Merge pull request #476 from raifdmueller/feat/brownfield-prompt-block-472

docs: brownfield Phase 0.5 — copy-paste prompt block + hyphenate title (#472)

Author: rdmueller

docs/brownfield-workflow.adoc

@@ -53,33 +53,85 @@ Present as a table.
 Pick one bounded context to start with.
 Choose one that is small, well-isolated, and has a change request pending.
 
-== Phase 0.5: Socratic Code Theory Recovery
+== Phase 0.5: Socratic Code-Theory Recovery
 
 Before changing anything, you need to recover the "theory" of the bounded context -- what https://pages.cs.wisc.edu/~remzi/Naur.pdf[Peter Naur] called the mental model that lives in the heads of the original developers. In a brownfield project, this model is not documented. The code is the only source.
 
-This phase uses *Socratic Code Theory Recovery*: a two-phase workflow that builds understanding through recursive question refinement before producing documentation.
+This phase uses *Socratic Code-Theory Recovery*: a two-phase workflow that builds understanding through recursive question refinement before producing documentation.
 
 === Phase 1: Build the Question Tree
 
 Start with five high-level questions about the bounded context and decompose them recursively. Use Semantic Anchors as decomposition guides: *arc42* for architecture, *Cockburn Use Cases* for specification, *ISO 25010* for quality, *Nygard ADRs* for decisions.
 
-.Starting Questions (adapt to your bounded context)
+Each leaf in the tree is either `[ANSWERED]` (with code evidence: file, function, line) or `[OPEN]` (with Category and Ask role). The output is two AsciiDoc files: `QUESTION_TREE.adoc` (full reasoning trace) and `OPEN_QUESTIONS.adoc` (handoff document, grouped by role).
+
+Copy the prompt below into a session that has read access to the bounded context.
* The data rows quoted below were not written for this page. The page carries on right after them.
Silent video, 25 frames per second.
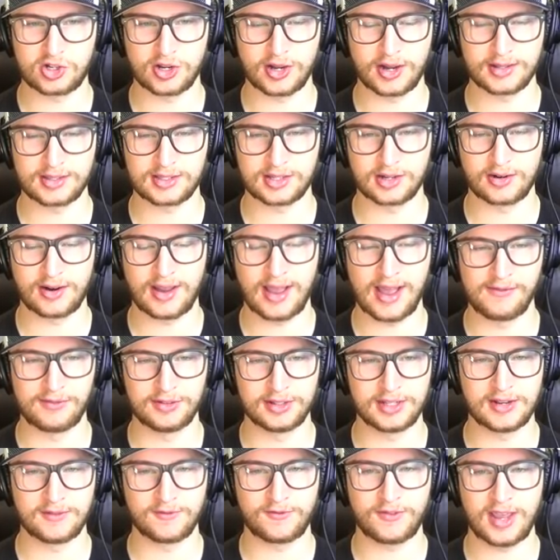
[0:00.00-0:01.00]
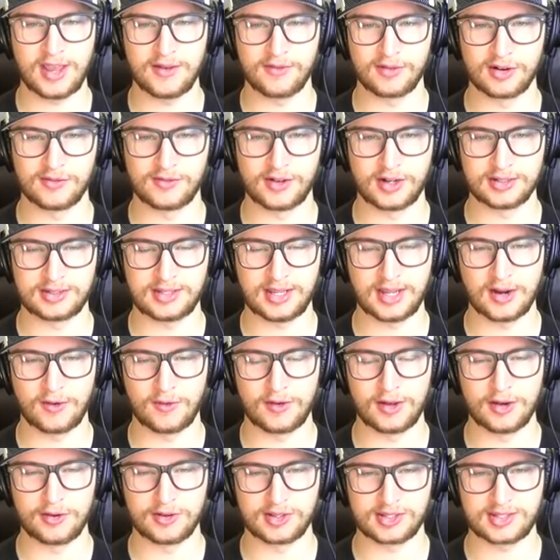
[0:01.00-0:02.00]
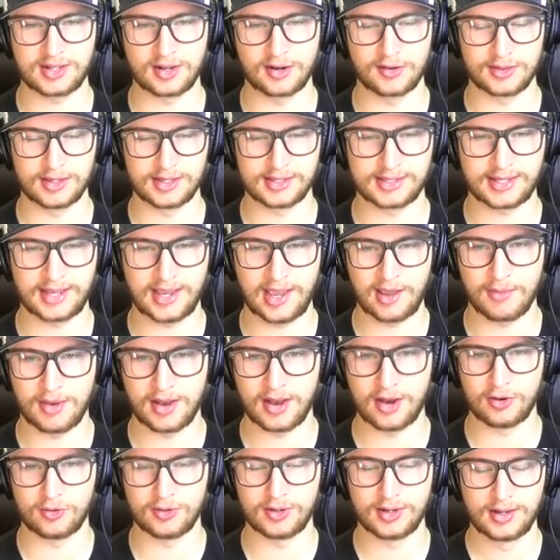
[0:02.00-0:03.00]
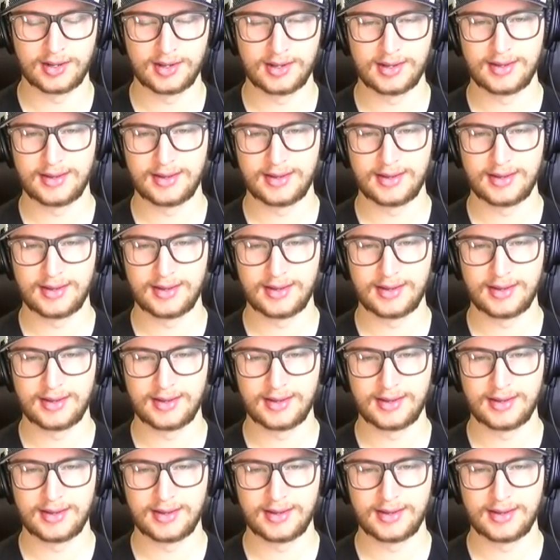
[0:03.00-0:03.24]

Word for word: shots are heavily in favor of Ontario to start this game out.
Adapt `[bounded context path]` and the example questions if your domain warrants it; do not change the leaf classification, Q-ID scheme, or output files.
+
+.Prompt: Phase 1 — Build the Question Tree
 [source,txt]
 ----
-1. What problem does this bounded context solve and for whom?
-2. What is the specification of this bounded context?
-3. What is the architecture of this bounded context?
-4. What quality goals drive the design?
-5. What risks and technical debt exist?
+You are performing Socratic Code-Theory Recovery on a brownfield bounded
+context located at [bounded context path]. Phase 1 of two.
+
+Goal: recover the program's theory (Naur, 1985) from source code through
+recursive question refinement, before any documentation is written.
+
+Process:
+
+1. Start with five high-level questions about the bounded context:
+   Q1 What problem does this bounded context solve, and for whom?
+   Q2 What is the specification of this bounded context?
+   Q3 What is the architecture of this bounded context?
+   Q4 What quality goals drive the design?
+   Q5 What risks and technical debt exist?
+
+2. Decompose each question recursively. Use these Semantic Anchors as
+   decomposition guides:
+     - arc42 — 12 sub-questions for architecture (Q3 branch)
+     - Cockburn Use Cases — Primary Actor, Trigger, Main Success Scenario,
+       Extensions, Postconditions for specification (Q2 branch)
+     - ISO/IEC 25010 — 8 quality characteristics for quality goals (Q4 branch)
+     - Nygard ADRs — Context, Decision, Status, Consequences for design
+       rationale (Q3.9 branch)
+   Stop decomposing when a question is precise enough to be answered with a
+   single piece of code evidence or a single fact from a stakeholder.
+
+3. Assign a hierarchical Q-ID to every node (Q1, Q1.2, Q1.2.3, ...) so that
+   later documentation can cite back to it.
+
+4. For each leaf, classify it:
+
+   [ANSWERED]
+     - You found the answer in the code.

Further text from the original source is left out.